By , Rob Port
Published December 20, 2015
Judging by its critics, the energy industry – and specifically the oil and gas industry in North Dakota – isn’t female-friendly. Yet women who live and work in the oil patch say the energy industry isn’t just a safe place for women, but that there are plenty of opportunities for everybody.
In popular media North Dakota’s oil patch is often depicted as a rowdy place full of roughnecks and prostitutes. A new weekly drama from ABC called “Oil!” which is supposedly set in North Dakota – though that’s hard to tell with the snowcapped peaks of Utah, the actual setting, in the background of nearly every scene – looks to portray oil-patch communities as a sort of nouveau wild west. Stories about strippers striking it rich at oil-town topless bars and struggles with human trafficking dot national headlines.
Even some of North Dakota’s political leaders have branded the state unsafe for women. In their 2013 party platform, North Dakota Democrats accused Republican majorities in the state of ignoring “the emergent danger women face by simply being women in this state.”

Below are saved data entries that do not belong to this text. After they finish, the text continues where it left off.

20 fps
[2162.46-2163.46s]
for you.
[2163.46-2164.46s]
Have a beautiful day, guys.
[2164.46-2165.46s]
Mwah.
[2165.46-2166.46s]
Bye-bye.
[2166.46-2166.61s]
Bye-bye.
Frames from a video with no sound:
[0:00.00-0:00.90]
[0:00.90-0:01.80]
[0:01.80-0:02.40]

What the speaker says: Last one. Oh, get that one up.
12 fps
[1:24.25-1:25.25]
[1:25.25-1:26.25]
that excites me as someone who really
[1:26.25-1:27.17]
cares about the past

Nationally, activists have declared hydraulic fracking a feminist issue.
“Fracking as an industry serves men; 95 percent of the people employed in the gas fields are men,” ecologist and anti-fracking activist Sandra Steingraber said during a lecture at the University of Pittsburgh on April 6. “When we talk about jobs, we’re talking about jobs for men, and we need to say that. And the jobs for women are hotel maids and prostitutes.”
Are women unsafe in the energy industry? Are jobs as sex workers and hotel maids really all they can find? Watchdog interviewed a cross section of women working in and around the energy industry. They say women are safe, even in the oil fields, and you don’t have to be a hooker to find opportunity.
“That’s absolutely crazy talk,” Kathleen Neset told Watchdog referring to Steingraber’s assertions. “I would like to inform her a little more clearly that there are very good jobs, perhaps she needs to learn a little bit more about our industry.”
Neset is the president of Neset Consulting Services, a company based in Tioga, North Dakota, which she founded with her husband in 1980. Neset has worked in the energy industry since the 1970s in such states as Michigan, Colorado and Wyoming before coming to North Dakota.
She told Watchdog that opportunities abound for women in the oil industry. “I for one have been very involved in geology, horizontal drilling and fracking. Our workforce here at Neset Consulting has averaged about 20 percent women working in technical jobs. These are scientists. These are engineers. These are professionals who by virtue of their education or by experience are doing incredible work.”